§ RECORDS SHOWN:
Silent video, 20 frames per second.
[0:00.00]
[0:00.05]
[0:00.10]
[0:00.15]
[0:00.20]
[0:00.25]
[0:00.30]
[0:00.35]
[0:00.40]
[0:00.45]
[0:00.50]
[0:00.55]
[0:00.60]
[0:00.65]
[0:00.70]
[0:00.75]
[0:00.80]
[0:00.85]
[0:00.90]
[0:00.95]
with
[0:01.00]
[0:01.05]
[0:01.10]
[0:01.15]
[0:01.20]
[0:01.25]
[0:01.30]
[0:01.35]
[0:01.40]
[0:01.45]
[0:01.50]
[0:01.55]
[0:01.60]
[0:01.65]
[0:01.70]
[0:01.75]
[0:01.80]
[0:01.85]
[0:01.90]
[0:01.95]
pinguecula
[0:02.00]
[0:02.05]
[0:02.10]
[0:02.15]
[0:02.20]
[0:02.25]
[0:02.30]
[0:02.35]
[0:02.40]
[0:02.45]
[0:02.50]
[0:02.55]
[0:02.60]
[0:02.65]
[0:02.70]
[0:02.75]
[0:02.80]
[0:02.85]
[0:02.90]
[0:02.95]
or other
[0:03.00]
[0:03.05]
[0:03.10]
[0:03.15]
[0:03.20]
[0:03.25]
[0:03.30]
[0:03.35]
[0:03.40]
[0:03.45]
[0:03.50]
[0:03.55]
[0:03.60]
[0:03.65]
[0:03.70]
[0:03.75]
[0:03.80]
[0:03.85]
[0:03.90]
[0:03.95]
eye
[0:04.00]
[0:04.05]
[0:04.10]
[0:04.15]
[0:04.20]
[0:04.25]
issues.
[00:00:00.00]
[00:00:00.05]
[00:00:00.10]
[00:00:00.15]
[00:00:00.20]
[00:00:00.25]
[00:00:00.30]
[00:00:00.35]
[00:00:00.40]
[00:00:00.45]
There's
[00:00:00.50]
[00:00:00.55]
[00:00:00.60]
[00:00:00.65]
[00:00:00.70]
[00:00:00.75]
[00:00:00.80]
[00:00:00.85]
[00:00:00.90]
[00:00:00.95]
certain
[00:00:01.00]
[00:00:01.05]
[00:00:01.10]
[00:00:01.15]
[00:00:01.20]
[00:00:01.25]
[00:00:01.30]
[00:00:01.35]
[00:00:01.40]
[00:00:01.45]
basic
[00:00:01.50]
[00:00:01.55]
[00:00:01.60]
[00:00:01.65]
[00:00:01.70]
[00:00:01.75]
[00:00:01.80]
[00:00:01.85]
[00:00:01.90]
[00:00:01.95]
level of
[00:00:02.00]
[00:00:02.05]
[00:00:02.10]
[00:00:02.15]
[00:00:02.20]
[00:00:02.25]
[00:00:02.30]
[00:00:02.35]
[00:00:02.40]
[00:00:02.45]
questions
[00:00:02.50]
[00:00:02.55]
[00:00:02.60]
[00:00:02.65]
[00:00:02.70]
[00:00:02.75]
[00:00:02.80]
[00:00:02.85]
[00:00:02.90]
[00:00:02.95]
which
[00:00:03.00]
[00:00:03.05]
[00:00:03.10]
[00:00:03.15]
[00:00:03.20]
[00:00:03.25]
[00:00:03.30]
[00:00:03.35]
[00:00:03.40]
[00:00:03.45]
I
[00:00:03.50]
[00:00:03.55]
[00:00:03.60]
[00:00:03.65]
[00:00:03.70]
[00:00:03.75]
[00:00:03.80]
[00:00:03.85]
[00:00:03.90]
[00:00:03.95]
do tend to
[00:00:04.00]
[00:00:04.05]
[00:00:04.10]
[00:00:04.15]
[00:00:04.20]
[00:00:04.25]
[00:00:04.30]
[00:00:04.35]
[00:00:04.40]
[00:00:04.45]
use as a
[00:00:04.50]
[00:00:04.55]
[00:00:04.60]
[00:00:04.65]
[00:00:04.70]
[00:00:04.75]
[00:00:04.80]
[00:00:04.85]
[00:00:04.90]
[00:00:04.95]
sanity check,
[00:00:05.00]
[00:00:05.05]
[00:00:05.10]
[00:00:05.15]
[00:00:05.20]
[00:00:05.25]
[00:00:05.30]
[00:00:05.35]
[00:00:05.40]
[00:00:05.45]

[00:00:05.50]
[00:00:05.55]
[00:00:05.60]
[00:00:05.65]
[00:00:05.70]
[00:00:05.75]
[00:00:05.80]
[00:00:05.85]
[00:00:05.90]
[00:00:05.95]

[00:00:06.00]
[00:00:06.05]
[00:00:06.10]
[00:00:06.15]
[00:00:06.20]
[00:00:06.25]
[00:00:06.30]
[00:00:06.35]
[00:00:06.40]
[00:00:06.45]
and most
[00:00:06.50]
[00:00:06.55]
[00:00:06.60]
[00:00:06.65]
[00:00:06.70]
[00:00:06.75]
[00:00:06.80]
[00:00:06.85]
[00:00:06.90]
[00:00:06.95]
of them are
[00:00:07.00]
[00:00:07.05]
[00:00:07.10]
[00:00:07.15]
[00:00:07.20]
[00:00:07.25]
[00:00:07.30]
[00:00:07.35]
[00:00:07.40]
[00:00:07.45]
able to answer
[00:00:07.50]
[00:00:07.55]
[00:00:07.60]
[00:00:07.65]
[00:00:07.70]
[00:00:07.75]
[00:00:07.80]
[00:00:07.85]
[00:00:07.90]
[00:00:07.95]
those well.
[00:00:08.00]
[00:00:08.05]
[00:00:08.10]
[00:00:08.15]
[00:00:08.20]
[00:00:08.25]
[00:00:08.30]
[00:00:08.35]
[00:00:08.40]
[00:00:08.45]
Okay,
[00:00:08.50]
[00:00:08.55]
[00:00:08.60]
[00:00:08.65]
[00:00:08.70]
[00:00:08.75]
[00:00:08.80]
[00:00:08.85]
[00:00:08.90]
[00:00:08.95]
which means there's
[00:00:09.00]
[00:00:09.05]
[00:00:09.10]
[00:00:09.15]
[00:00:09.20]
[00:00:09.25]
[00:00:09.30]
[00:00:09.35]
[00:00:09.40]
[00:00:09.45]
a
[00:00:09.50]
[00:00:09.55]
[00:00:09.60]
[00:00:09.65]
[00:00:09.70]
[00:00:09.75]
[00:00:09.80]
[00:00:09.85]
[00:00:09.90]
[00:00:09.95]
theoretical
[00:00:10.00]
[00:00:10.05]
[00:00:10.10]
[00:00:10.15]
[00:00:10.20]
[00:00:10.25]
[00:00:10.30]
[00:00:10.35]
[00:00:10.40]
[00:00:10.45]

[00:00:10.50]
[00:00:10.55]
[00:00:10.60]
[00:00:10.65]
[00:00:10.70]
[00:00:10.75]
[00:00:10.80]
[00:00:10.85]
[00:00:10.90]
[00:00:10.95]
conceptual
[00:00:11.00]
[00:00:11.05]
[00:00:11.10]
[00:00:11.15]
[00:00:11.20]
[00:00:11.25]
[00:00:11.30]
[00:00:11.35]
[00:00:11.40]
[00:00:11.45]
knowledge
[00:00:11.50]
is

§ DIRECTIONS: The response should consist of every record, written out exactly as given.

§ TASK ANSWER:
Silent video, 20 frames per second.
[0:00.00]
[0:00.05]
[0:00.10]
[0:00.15]
[0:00.20]
[0:00.25]
[0:00.30]
[0:00.35]
[0:00.40]
[0:00.45]
[0:00.50]
[0:00.55]
[0:00.60]
[0:00.65]
[0:00.70]
[0:00.75]
[0:00.80]
[0:00.85]
[0:00.90]
[0:00.95]
with
[0:01.00]
[0:01.05]
[0:01.10]
[0:01.15]
[0:01.20]
[0:01.25]
[0:01.30]
[0:01.35]
[0:01.40]
[0:01.45]
[0:01.50]
[0:01.55]
[0:01.60]
[0:01.65]
[0:01.70]
[0:01.75]
[0:01.80]
[0:01.85]
[0:01.90]
[0:01.95]
pinguecula
[0:02.00]
[0:02.05]
[0:02.10]
[0:02.15]
[0:02.20]
[0:02.25]
[0:02.30]
[0:02.35]
[0:02.40]
[0:02.45]
[0:02.50]
[0:02.55]
[0:02.60]
[0:02.65]
[0:02.70]
[0:02.75]
[0:02.80]
[0:02.85]
[0:02.90]
[0:02.95]
or other
[0:03.00]
[0:03.05]
[0:03.10]
[0:03.15]
[0:03.20]
[0:03.25]
[0:03.30]
[0:03.35]
[0:03.40]
[0:03.45]
[0:03.50]
[0:03.55]
[0:03.60]
[0:03.65]
[0:03.70]
[0:03.75]
[0:03.80]
[0:03.85]
[0:03.90]
[0:03.95]
eye
[0:04.00]
[0:04.05]
[0:04.10]
[0:04.15]
[0:04.20]
[0:04.25]
issues.
[00:00:00.00]
[00:00:00.05]
[00:00:00.10]
[00:00:00.15]
[00:00:00.20]
[00:00:00.25]
[00:00:00.30]
[00:00:00.35]
[00:00:00.40]
[00:00:00.45]
There's
[00:00:00.50]
[00:00:00.55]
[00:00:00.60]
[00:00:00.65]
[00:00:00.70]
[00:00:00.75]
[00:00:00.80]
[00:00:00.85]
[00:00:00.90]
[00:00:00.95]
certain
[00:00:01.00]
[00:00:01.05]
[00:00:01.10]
[00:00:01.15]
[00:00:01.20]
[00:00:01.25]
[00:00:01.30]
[00:00:01.35]
[00:00:01.40]
[00:00:01.45]
basic
[00:00:01.50]
[00:00:01.55]
[00:00:01.60]
[00:00:01.65]
[00:00:01.70]
[00:00:01.75]
[00:00:01.80]
[00:00:01.85]
[00:00:01.90]
[00:00:01.95]
level of
[00:00:02.00]
[00:00:02.05]
[00:00:02.10]
[00:00:02.15]
[00:00:02.20]
[00:00:02.25]
[00:00:02.30]
[00:00:02.35]
[00:00:02.40]
[00:00:02.45]
questions
[00:00:02.50]
[00:00:02.55]
[00:00:02.60]
[00:00:02.65]
[00:00:02.70]
[00:00:02.75]
[00:00:02.80]
[00:00:02.85]
[00:00:02.90]
[00:00:02.95]
which
[00:00:03.00]
[00:00:03.05]
[00:00:03.10]
[00:00:03.15]
[00:00:03.20]
[00:00:03.25]
[00:00:03.30]
[00:00:03.35]
[00:00:03.40]
[00:00:03.45]
I
[00:00:03.50]
[00:00:03.55]
[00:00:03.60]
[00:00:03.65]
[00:00:03.70]
[00:00:03.75]
[00:00:03.80]
[00:00:03.85]
[00:00:03.90]
[00:00:03.95]
do tend to
[00:00:04.00]
[00:00:04.05]
[00:00:04.10]
[00:00:04.15]
[00:00:04.20]
[00:00:04.25]
[00:00:04.30]
[00:00:04.35]
[00:00:04.40]
[00:00:04.45]
use as a
[00:00:04.50]
[00:00:04.55]
[00:00:04.60]
[00:00:04.65]
[00:00:04.70]
[00:00:04.75]
[00:00:04.80]
[00:00:04.85]
[00:00:04.90]
[00:00:04.95]
sanity check,
[00:00:05.00]
[00:00:05.05]
[00:00:05.10]
[00:00:05.15]
[00:00:05.20]
[00:00:05.25]
[00:00:05.30]
[00:00:05.35]
[00:00:05.40]
[00:00:05.45]

[00:00:05.50]
[00:00:05.55]
[00:00:05.60]
[00:00:05.65]
[00:00:05.70]
[00:00:05.75]
[00:00:05.80]
[00:00:05.85]
[00:00:05.90]
[00:00:05.95]

[00:00:06.00]
[00:00:06.05]
[00:00:06.10]
[00:00:06.15]
[00:00:06.20]
[00:00:06.25]
[00:00:06.30]
[00:00:06.35]
[00:00:06.40]
[00:00:06.45]
and most
[00:00:06.50]
[00:00:06.55]
[00:00:06.60]
[00:00:06.65]
[00:00:06.70]
[00:00:06.75]
[00:00:06.80]
[00:00:06.85]
[00:00:06.90]
[00:00:06.95]
of them are
[00:00:07.00]
[00:00:07.05]
[00:00:07.10]
[00:00:07.15]
[00:00:07.20]
[00:00:07.25]
[00:00:07.30]
[00:00:07.35]
[00:00:07.40]
[00:00:07.45]
able to answer
[00:00:07.50]
[00:00:07.55]
[00:00:07.60]
[00:00:07.65]
[00:00:07.70]
[00:00:07.75]
[00:00:07.80]
[00:00:07.85]
[00:00:07.90]
[00:00:07.95]
those well.
[00:00:08.00]
[00:00:08.05]
[00:00:08.10]
[00:00:08.15]
[00:00:08.20]
[00:00:08.25]
[00:00:08.30]
[00:00:08.35]
[00:00:08.40]
[00:00:08.45]
Okay,
[00:00:08.50]
[00:00:08.55]
[00:00:08.60]
[00:00:08.65]
[00:00:08.70]
[00:00:08.75]
[00:00:08.80]
[00:00:08.85]
[00:00:08.90]
[00:00:08.95]
which means there's
[00:00:09.00]
[00:00:09.05]
[00:00:09.10]
[00:00:09.15]
[00:00:09.20]
[00:00:09.25]
[00:00:09.30]
[00:00:09.35]
[00:00:09.40]
[00:00:09.45]
a
[00:00:09.50]
[00:00:09.55]
[00:00:09.60]
[00:00:09.65]
[00:00:09.70]
[00:00:09.75]
[00:00:09.80]
[00:00:09.85]
[00:00:09.90]
[00:00:09.95]
theoretical
[00:00:10.00]
[00:00:10.05]
[00:00:10.10]
[00:00:10.15]
[00:00:10.20]
[00:00:10.25]
[00:00:10.30]
[00:00:10.35]
[00:00:10.40]
[00:00:10.45]

[00:00:10.50]
[00:00:10.55]
[00:00:10.60]
[00:00:10.65]
[00:00:10.70]
[00:00:10.75]
[00:00:10.80]
[00:00:10.85]
[00:00:10.90]
[00:00:10.95]
conceptual
[00:00:11.00]
[00:00:11.05]
[00:00:11.10]
[00:00:11.15]
[00:00:11.20]
[00:00:11.25]
[00:00:11.30]
[00:00:11.35]
[00:00:11.40]
[00:00:11.45]
knowledge
[00:00:11.50]
is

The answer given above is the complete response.